Il 13 giugno memoria di sant’Antonio di Padova

L’arcobaleno di parole

 L’arcobaleno  di parole   QUO-131
12 giugno 2021

Antonio, ossia l’arte della parola. È poeta del Cielo, Antonio di Padova, un misero saio e versi d’oro gemmati perché le sue parole non sono semplici, bensì cristalli preziosi di teologia. Fiamme che riescono a entrare nel cuore così dirette e forti da riuscire a penetrare nell’intimo di ognuno, suscitando in qualsiasi persona la ricerca di Dio. In fondo, si sa, le parole ispirate dal Signore hanno questa peculiarità: infondere nell’animo dei fedeli coraggio e speranza. Riescono ad avvicinarlo meglio all’Assoluto.

La devozione popolare però — da tempo — sembra quasi aver relegato questo santo solamente all’iconografia a cui si è tutti un po’ abituati: Antonio di Padova e il pane, il giglio, il Bambino Gesù stretto tra le sue braccia. Tutte immagini che — seppur di indubbia corrispondenza alla verità biografica — bisogna comunque ammettere che non rendono del tutto giustizia al santo. Rimane dunque necessario ricordare che Antonio di Padova fu proclamato da Pio xii , nel 1946, Dottore della Chiesa.

La vita di Antonio è stata sì una partitura musicale costellata da episodi prodigiosi, con il contrappunto di innumerevoli miracoli tramandati da una tradizione orale e scritta che riempirebbe pagine e pagine di libri, ma il Santo di Padova è stato — soprattutto — superbo predicatore. Anzi, per usare un linguaggio di oggi, si potrebbe ben definire un eccelso comunicatore della Chiesa. Se fosse vissuto nel mondo cibernetico, avrebbe inondato il web di video su youtube e cinguettii su twitter, accompagnati da qualche immagine su instagram.

Basterebbe solo leggere qualche frase dei Sermones — la grande opera letteraria e teologica che purtroppo sembra essere troppe volte dimenticata — per rendersi subito conto della forza della sua parola, dello stile, del linguaggio che, seppur ammantato di una elegante e ricercata poeticità, riesce a trasmettere sic et simpliciter il messaggio. «Cristo, che è la tua vita, sta appeso davanti a te, perché tu guardi nella croce come in uno specchio. Lì potrai conoscere quanto mortali furono le tue ferite. Se guarderai bene, potrai renderti conto di quanto grandi siano la tua dignità umana e il tuo valore. In nessun altro luogo l’uomo può meglio rendersi conto di quanto egli valga, che guardandosi nello specchio della croce» (Sermones Dominicales et Festivi iii ).

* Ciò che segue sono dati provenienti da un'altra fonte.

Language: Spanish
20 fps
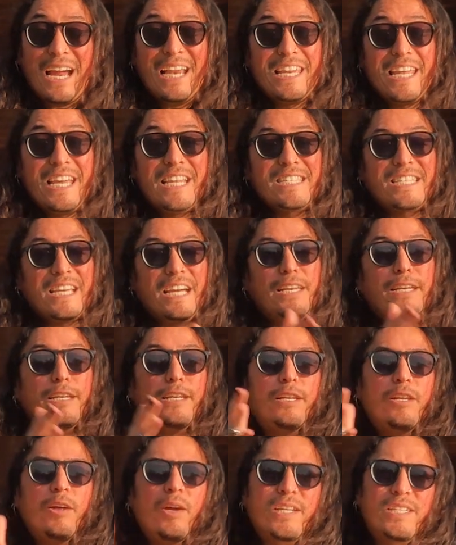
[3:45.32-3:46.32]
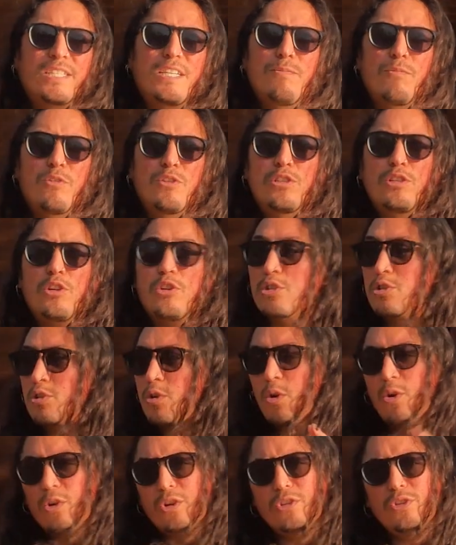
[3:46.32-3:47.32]
calientan, lo decimos, los
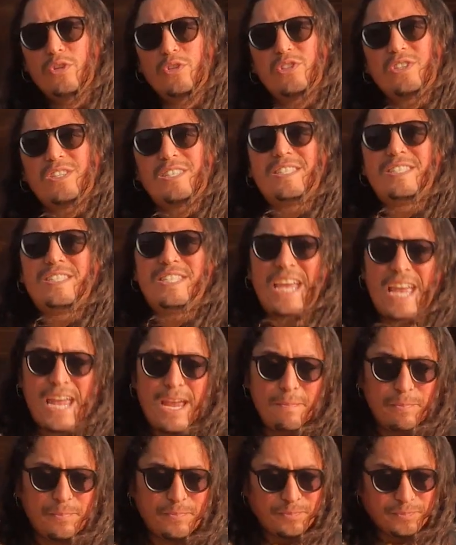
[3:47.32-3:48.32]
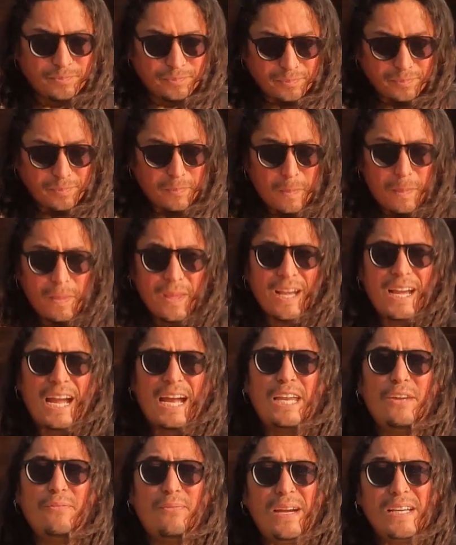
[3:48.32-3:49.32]
hornos de
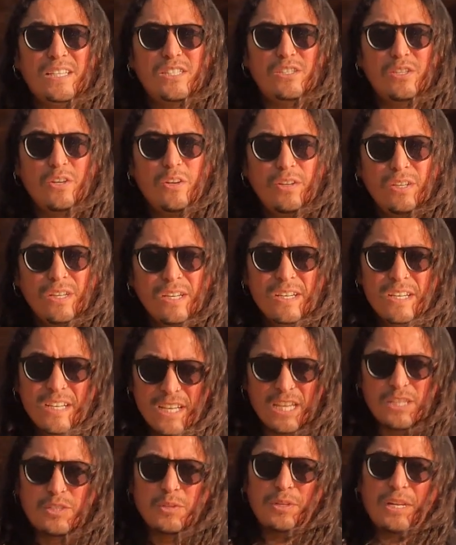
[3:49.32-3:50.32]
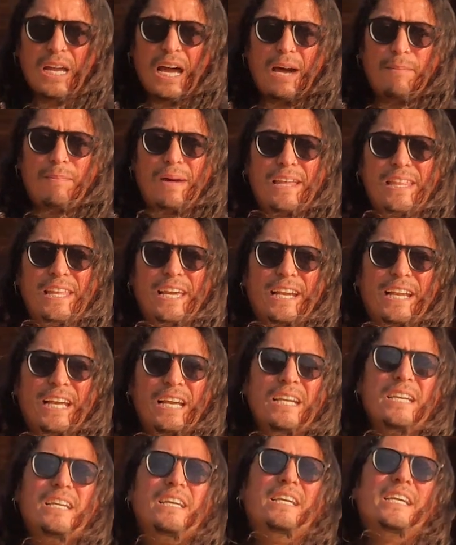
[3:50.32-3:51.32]
calefacción, que son a
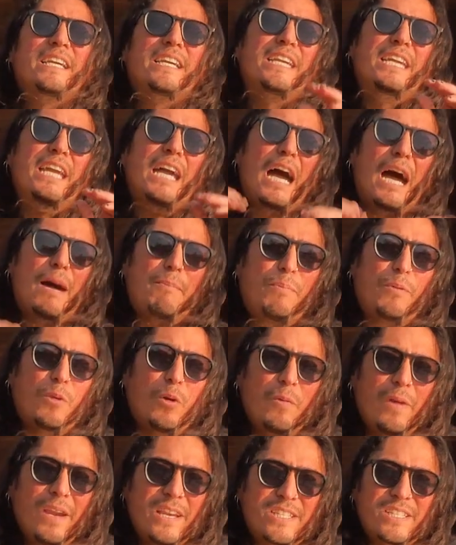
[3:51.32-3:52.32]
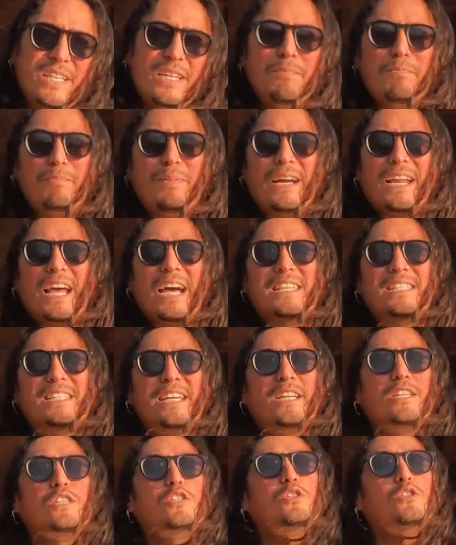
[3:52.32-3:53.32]
madera, y aprovechan para
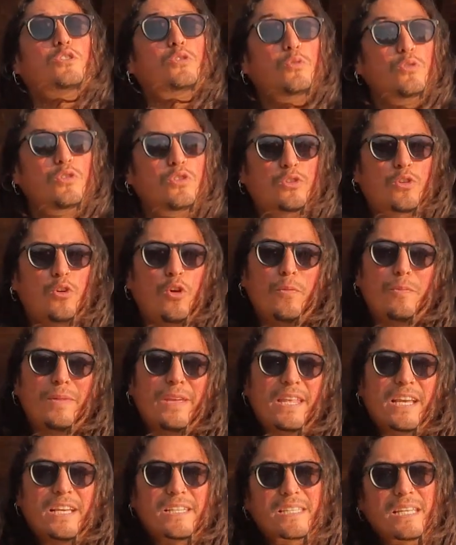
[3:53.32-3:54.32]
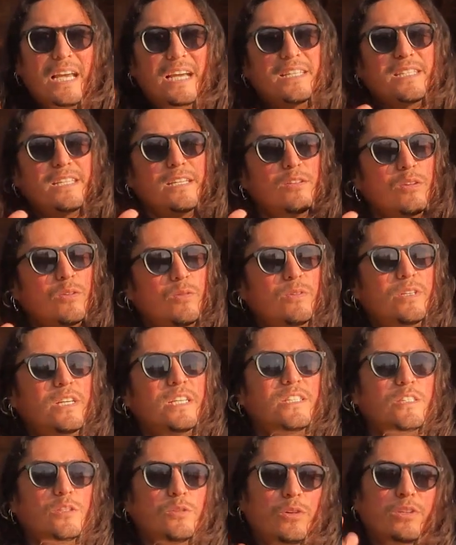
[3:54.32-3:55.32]
hacer sus comidas. Hacen
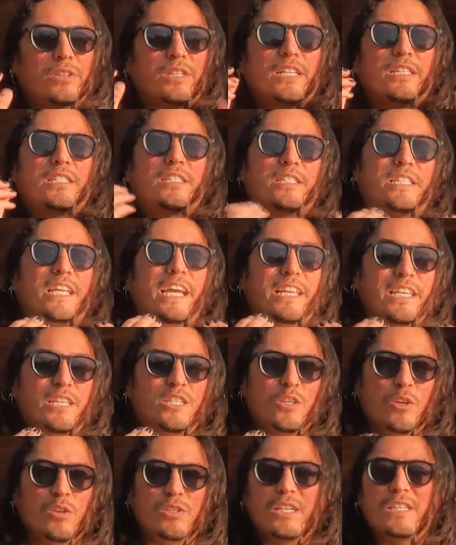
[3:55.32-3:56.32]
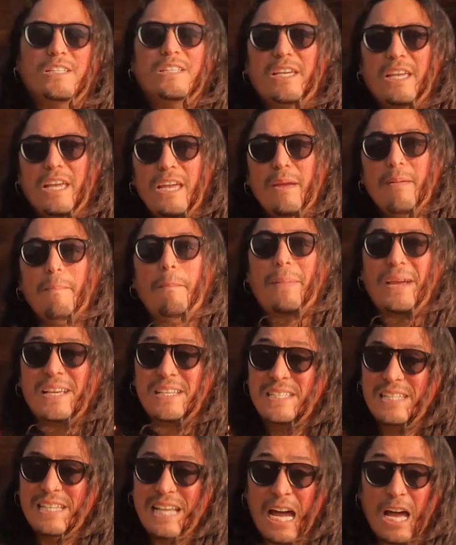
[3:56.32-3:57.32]
unas tortas deliciosas y
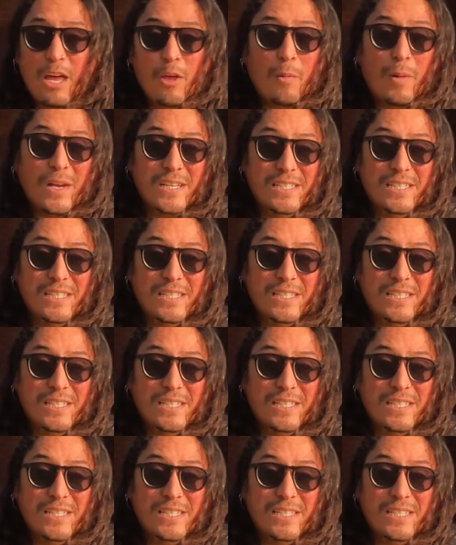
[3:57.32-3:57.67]
pescado,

In questa frase sembra quasi vivere ciò che il poeta Khalil Gibran scriverà secoli dopo: «Bellezza è l’eternità che si contempla in uno specchio; e noi siamo l’eternità, e noi siamo lo specchio».

Il poeta Antonio, però, trova l’apice del suo ingegno teologico, della sua sublime poeticità quando il tema dei suoi Sermones è la Vergine Maria. In questo caso, egli tocca vertici poetici che riecheggiano del Medioevo dei trovatori. Un esempio lampante? La sua descrizione di Maria che — a distanza di secoli — affascina il lettore e lo proietta nella luce inestinguibile della Vergine: «Contempla l’arcobaleno, considera cioè la bellezza, la santità, la dignità della beata Vergine Maria e benedici con il cuore, con la bocca e con le opere il suo Figlio, che così l’ha voluta. Ella avvolse il cielo, cioè circondò la divinità, con un cerchio di gloria, vale a dire con la sua gloriosa umanità. Orsù, dunque, nostra Signora, unica speranza! Illumina, ti supplichiamo, la nostra mente con lo splendore della tua grazia, purificala con il candore della tua purezza, riscaldala con il calore della tua presenza. Riconcilia tutti noi con il tuo Figlio, affinché possiamo giungere allo splendore della sua gloria» (Sermones Annuntiationis Beatae Mariae Virginis). Dunque non rimane altro che incamminarsi verso questa via del Cielo, segnata dai versi del santo. Sono loro a dipingere il cuore degli uomini con i colori dell’arcobaleno, grazie all’arte della parola.